About 95 percent of general hospitals in China have traditional medicine departments and formal TCM training is an integral part of the national health program. There are more than 253,233 registered TCM doctors and assistant doctors across the country. According to data published by the Shandong University, hospitals practicing TCM treat more than 200 million out-patients and almost three million in-patients annually.
The popularity of TCM in China can be estimated from the fact that the number of proprietary TCM medicines that featured on the national essential medicines list in 2010 was 102, which is quite substantial as compared to the 205 proprietary Western medicines on the list. Moreover, health insurance schemes cover TCM diagnostic and therapeutic services in China.
TCM has been growing at a pace faster than the average rate of the entire Chinese pharmaceutical industry. The size of the TCM market is estimated to be close to $30 billion. According to the Xinhua News Agency, the cumulative sales value of the TCM industry is increasing at an annual rate of 23 percent.
The Xinhua News Agency reported that China exported traditional Chinese medicine to 164 countries and regions around the world, with export earnings reaching an all-time high of close to $900 million in 2010. The export earnings represented around 16 percent increase from the previous year.
The government expenditure for TCM has increased significantly over the years, and is presently close to $1.5 billion (RMB 8 billion). The share of TCM within total public health expenditure is 6.71 percent, according to Dr Zhang Qi, coordinator of traditional medicine, department for health system governance and service delivery, China.
As traditional Chinese medicine is based on differentiation of symptoms, not everyone will be treated the same way for the same problems. Thus, each person's treatment is personalized. As opposed to traditional western approaches to diagnosing and treating illness, TCM places more emphasis on the pattern of the symptoms involved. TCM is reputed to have the ability to improve a person's general health, is usually less costly than traditional medicine, and is not dependent on pharmaceutical products that very often cause side effects and sometimes require the use of additional pharmaceuticals simply to combat such side effects. These benefits have fueled the popularity of TCM in Asia and in other parts of the world.
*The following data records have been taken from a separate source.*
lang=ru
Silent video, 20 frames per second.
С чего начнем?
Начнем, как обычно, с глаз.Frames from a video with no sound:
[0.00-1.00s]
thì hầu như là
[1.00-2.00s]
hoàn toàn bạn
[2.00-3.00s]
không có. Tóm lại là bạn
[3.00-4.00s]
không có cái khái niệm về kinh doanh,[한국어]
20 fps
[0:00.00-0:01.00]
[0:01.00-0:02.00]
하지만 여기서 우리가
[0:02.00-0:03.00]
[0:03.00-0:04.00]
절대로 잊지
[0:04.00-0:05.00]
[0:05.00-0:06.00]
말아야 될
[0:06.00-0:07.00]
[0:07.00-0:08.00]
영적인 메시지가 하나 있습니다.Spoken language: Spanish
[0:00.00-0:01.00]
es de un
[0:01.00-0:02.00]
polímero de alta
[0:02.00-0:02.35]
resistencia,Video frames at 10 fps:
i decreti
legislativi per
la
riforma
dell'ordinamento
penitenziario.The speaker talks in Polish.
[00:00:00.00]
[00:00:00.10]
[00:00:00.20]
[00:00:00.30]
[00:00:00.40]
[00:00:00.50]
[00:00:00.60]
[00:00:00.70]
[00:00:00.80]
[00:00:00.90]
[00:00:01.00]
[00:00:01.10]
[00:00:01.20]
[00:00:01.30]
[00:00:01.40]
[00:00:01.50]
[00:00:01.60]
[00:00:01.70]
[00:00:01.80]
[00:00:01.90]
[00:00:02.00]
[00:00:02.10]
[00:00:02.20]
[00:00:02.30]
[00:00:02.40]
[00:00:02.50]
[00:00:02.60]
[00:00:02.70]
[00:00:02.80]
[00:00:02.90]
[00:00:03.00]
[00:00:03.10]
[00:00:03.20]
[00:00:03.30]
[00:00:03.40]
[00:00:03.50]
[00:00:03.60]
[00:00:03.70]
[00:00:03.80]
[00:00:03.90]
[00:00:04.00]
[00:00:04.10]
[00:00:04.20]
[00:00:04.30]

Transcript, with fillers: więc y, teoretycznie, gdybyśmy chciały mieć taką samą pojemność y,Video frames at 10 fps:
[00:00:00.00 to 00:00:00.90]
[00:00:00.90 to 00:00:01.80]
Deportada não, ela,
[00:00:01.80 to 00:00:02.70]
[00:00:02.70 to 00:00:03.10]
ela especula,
Monitoring the quality of TCM products
On a global basis, there have been concerted efforts to monitor quality and regulate the growing business of herbal drugs and traditional medicine. For example, the National Center for Complementary and Alternative Medicine has been inaugurated as the US government's lead agency for scientific research in this arena of medicine. Its mission is to explore complementary and alternative healing practices in the context of science and research. The center is committed to explore and fund all such therapies for which there is sufficient preliminary data, compelling public health need and ethical justifications. Furthermore, the World Health Organization (WHO) has been active in creating strategies, guidelines and standards of botanical medicines.
TCM has been surrounded by a number of controversies. A study published in the Journal of Toxicology and Environmental Health by scientists form the University of Queensland revealed that out of 247 traditional Chinese medicines (TCM) investigated, a proportion were contaminated with arsenic (five-to-15 percent), lead (approximately five percent ), and mercury (approximately 65 percent). Other issues associated with the safety and quality of TCM includes presence of toxic herbs (Aconite poisonings have occurred repeatedly in Australia), microbial organisms, and other contaminants, and deliberate combination or adulteration with pharmaceutical drugs. DNA testing of traditional Chinese medicines has shown that many contain traces of endangered animals, such as such as black bears, tigers, one-horned rhinos, and antelopes among others.
However, advancements in proteomics, genomics, molecular biology and stem cell research have enabled even more research directions for Modern TCM. Moreover, well-conducted research into the mechanism of action of TCM is expected to give it scientific credence.